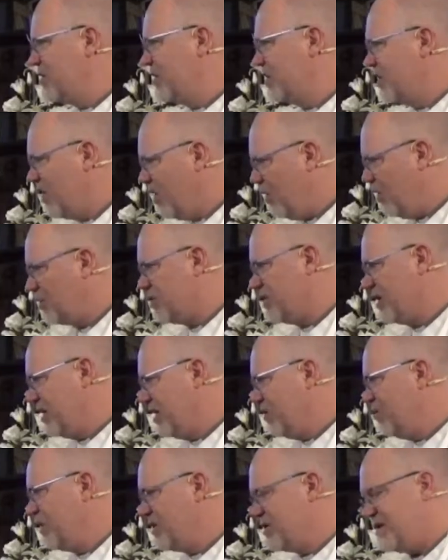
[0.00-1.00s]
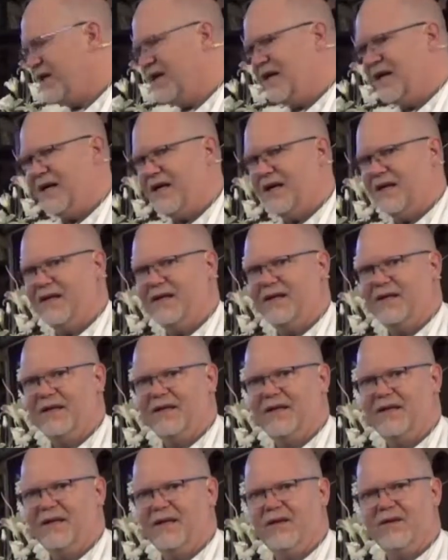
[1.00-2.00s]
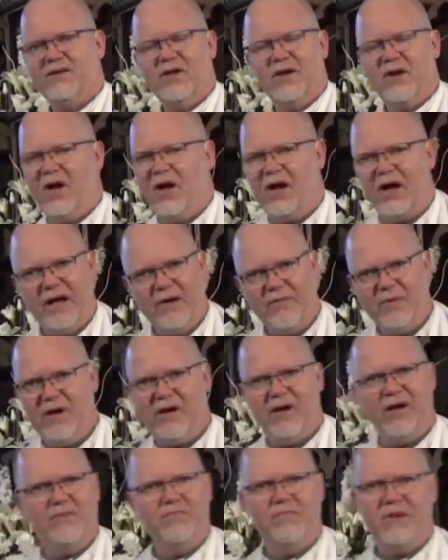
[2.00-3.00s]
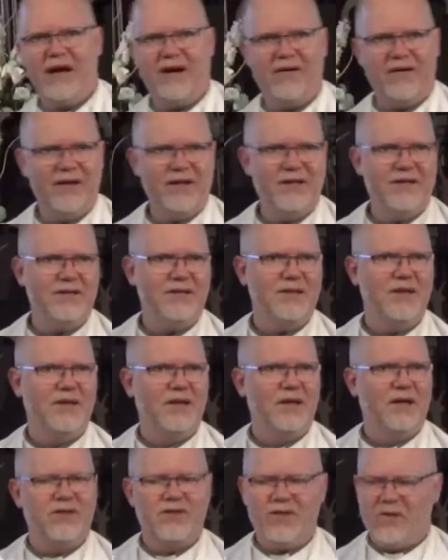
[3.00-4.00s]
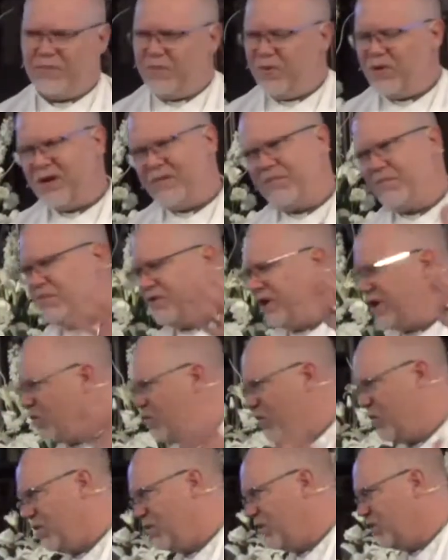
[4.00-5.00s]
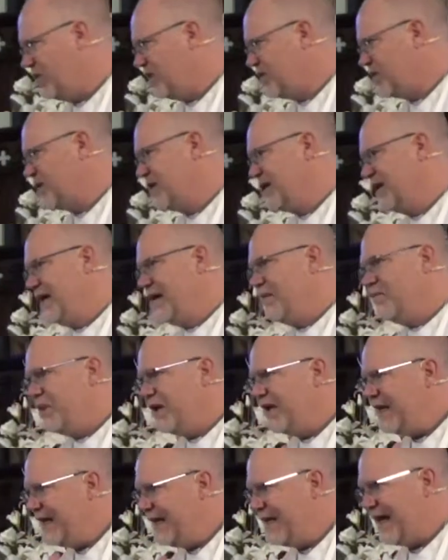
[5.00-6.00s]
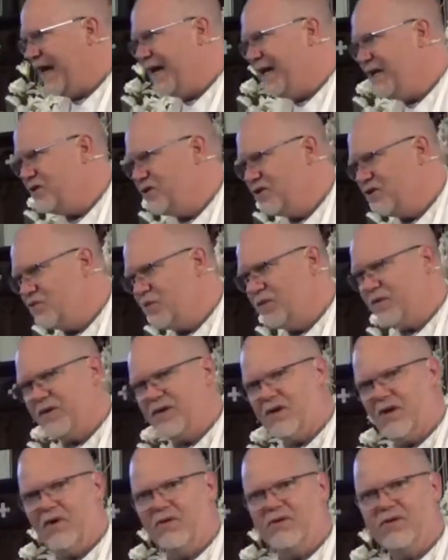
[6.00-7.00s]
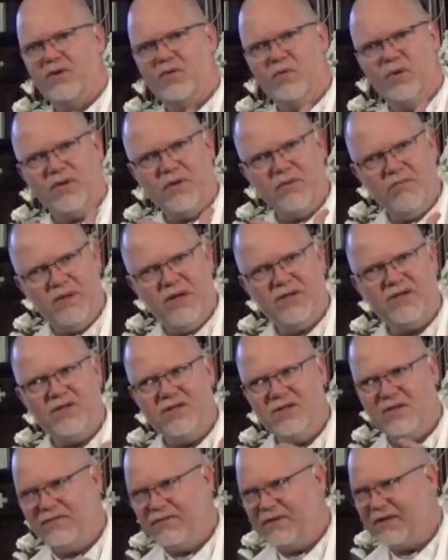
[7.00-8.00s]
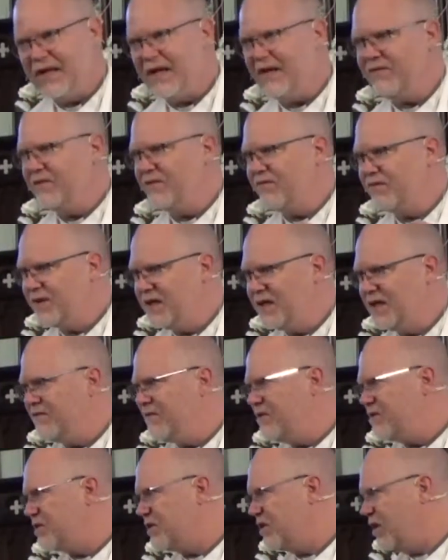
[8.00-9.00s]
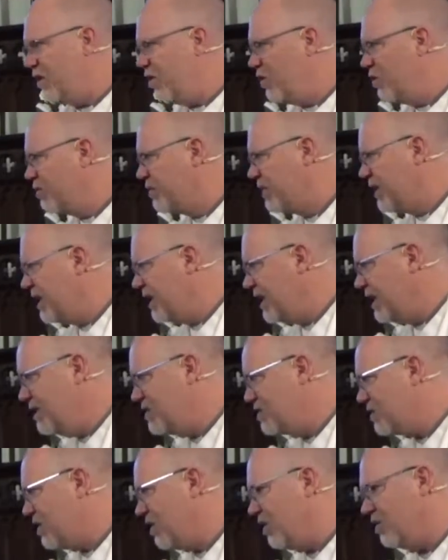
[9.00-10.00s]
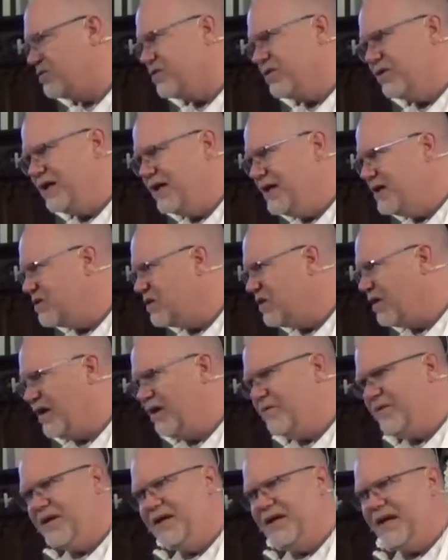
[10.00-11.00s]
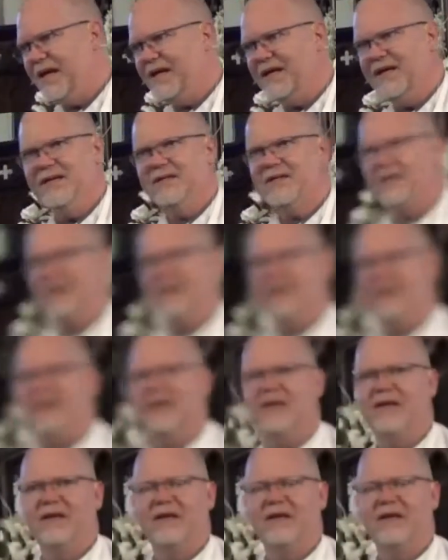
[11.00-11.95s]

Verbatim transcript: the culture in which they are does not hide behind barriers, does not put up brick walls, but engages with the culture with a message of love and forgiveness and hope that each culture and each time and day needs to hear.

• YOUR OBJECTIVE
Transcribe the records verbatim and omit the images.

• OUTPUT FOR THIS EXERCISE
[0.00-1.00s]
[1.00-2.00s]
[2.00-3.00s]
[3.00-4.00s]
[4.00-5.00s]
[5.00-6.00s]
[6.00-7.00s]
[7.00-8.00s]
[8.00-9.00s]
[9.00-10.00s]
[10.00-11.00s]
[11.00-11.95s]

Verbatim transcript: the culture in which they are does not hide behind barriers, does not put up brick walls, but engages with the culture with a message of love and forgiveness and hope that each culture and each time and day needs to hear.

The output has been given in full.